[HOW TO COMPLETE THIS TASK] Every record should be restated exactly, with no images included.

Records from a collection
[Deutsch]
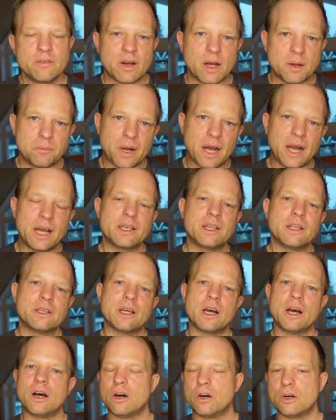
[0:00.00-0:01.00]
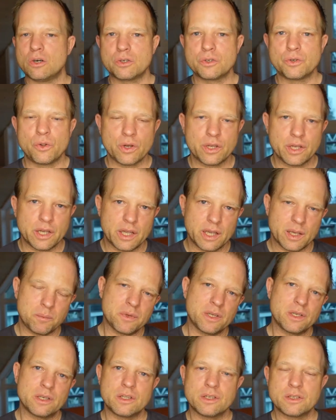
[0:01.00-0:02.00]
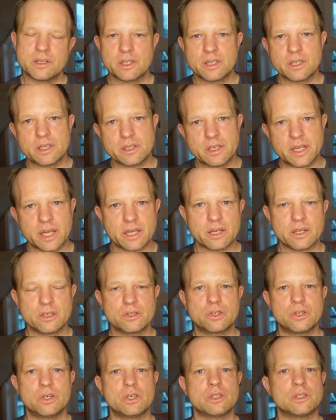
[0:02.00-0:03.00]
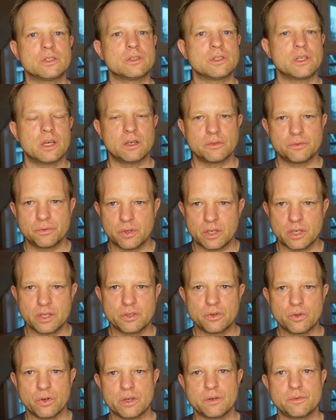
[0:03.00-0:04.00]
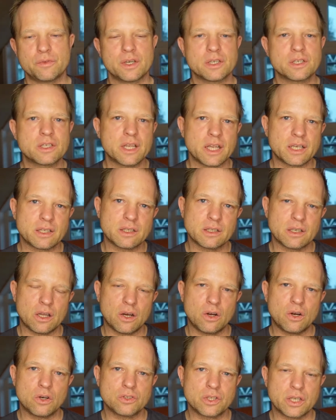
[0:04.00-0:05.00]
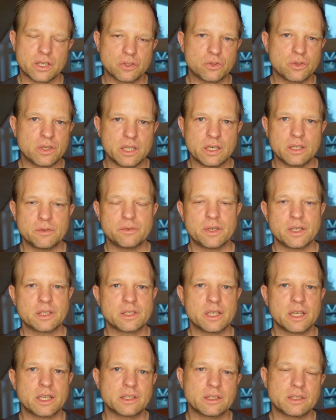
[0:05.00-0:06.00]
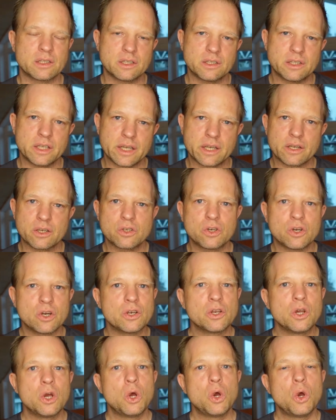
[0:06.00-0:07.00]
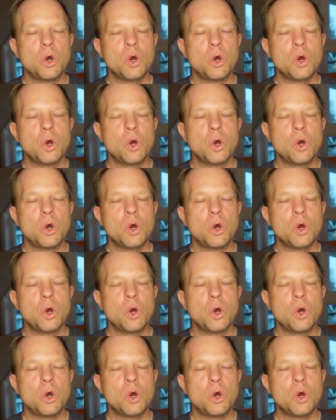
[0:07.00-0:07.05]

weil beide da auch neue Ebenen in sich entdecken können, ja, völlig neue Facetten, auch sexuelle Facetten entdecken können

[RESPONSE BOX]
[Deutsch]
[0:00.00-0:01.00]
[0:01.00-0:02.00]
[0:02.00-0:03.00]
[0:03.00-0:04.00]
[0:04.00-0:05.00]
[0:05.00-0:06.00]
[0:06.00-0:07.00]
[0:07.00-0:07.05]

weil beide da auch neue Ebenen in sich entdecken können, ja, völlig neue Facetten, auch sexuelle Facetten entdecken können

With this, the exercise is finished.